/ Backup

Thunderbird Backup Inefficiencies

Thunderbird stores all your e-mails in its profile directory. Each folder in Thunderbird is stored as a single file on disk. So all the e-mails in your Thunderbird Inbox are stored in a single file called 'Inbox' in your Thunderbird profile directory.

A problem arises if you are using Time Machine for backups. Then every time you receive a single 1kB e-mail in your Thunderbird Inbox, it will cause Time Machine to treat the entire Inbox file as changed and backup the whole file. I noticed the problem on a friend's computer where their Inbox file was in excess of 700MB! As Time Machine uses a hard-linked directory structure, so every time the file changed 700MB was being taken up on the backup volume.

The problem is compounded by the fact that when you delete an e-mail from Thunderbird, it does not automatically reclaim the space taken up by that e-mail in the Inbox file. This means you are using backup space to back up e-mails that you don't even want!

I've found a couple of ways to alleviate these problems. If you enable automatic folder compacting, it will reclaim the space used by deleted e-mails, when reclaiming this space would save at least the amount of space you specify, I have my limit set to 1MB and it seems to work well. However the limit applies to each individual folder, so if you have twenty folders there could be up to 20MB of deleted e-mails taking up space. You can get to the compacting settings through:

Thunderbird -> Preferences -> Advanced -> Network & Disk Space

compact-folders

The second and more drastic measure you could take is to use Thunderbird's archiving tool (Message -> Archive).

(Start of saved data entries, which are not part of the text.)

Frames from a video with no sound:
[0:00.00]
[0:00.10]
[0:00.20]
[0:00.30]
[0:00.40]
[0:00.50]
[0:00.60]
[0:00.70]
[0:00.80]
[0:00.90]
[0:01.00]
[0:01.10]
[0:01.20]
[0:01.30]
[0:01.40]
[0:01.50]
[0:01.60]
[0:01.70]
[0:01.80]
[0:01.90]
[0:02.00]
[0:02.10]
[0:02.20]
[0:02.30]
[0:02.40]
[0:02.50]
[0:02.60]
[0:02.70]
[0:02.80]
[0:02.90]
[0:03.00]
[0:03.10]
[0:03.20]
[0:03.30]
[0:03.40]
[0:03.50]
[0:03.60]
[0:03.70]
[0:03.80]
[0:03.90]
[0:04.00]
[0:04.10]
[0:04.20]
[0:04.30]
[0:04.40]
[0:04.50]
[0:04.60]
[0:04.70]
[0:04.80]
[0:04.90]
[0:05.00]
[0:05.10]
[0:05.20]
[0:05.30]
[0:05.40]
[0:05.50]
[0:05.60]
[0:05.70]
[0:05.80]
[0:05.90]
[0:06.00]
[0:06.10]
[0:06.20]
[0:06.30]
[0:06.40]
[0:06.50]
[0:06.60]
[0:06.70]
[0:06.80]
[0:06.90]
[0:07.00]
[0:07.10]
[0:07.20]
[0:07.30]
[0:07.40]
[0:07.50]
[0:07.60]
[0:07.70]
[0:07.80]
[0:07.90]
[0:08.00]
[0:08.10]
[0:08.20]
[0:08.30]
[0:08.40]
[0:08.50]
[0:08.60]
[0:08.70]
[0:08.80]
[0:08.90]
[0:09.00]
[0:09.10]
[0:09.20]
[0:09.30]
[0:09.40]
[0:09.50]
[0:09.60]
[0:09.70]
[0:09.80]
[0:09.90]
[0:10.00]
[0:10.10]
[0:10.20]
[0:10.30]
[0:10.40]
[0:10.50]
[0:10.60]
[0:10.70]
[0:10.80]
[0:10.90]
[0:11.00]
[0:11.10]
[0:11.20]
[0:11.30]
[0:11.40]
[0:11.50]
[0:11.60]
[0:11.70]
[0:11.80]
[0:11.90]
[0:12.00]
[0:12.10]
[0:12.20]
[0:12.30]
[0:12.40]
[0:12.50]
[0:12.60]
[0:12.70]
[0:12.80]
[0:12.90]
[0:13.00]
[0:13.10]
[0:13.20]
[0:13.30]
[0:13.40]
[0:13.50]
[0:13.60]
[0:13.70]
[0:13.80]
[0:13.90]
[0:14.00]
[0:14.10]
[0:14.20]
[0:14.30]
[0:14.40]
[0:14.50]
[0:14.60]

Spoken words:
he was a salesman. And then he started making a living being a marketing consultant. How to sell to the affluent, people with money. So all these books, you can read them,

This will store all of your e-mails from previous years in folders named by year e.g. '2010', '2009' etc. Since you are unlikely to get an e-mail date with a previous year, the contents of the archive folders will not change, and hence will not take up space with every backup. It has the added benefit of moving all old e-mails out of the current folders that do change frequently and making the backup overhead of these folders smaller.

It's win-win with the possible exception that the archiving tool does not respect current folder structure, all e-mails from 2009 go into the '2009' folder, regardless of which folder they were in before. This might annoy some people (myself included). You can manually archive and maintain folder structure, this would still bring all the benefits of archiving but it's a bit more work. Since it's only once per year I don't see it as a great burden to maintain my folder structure in my archive.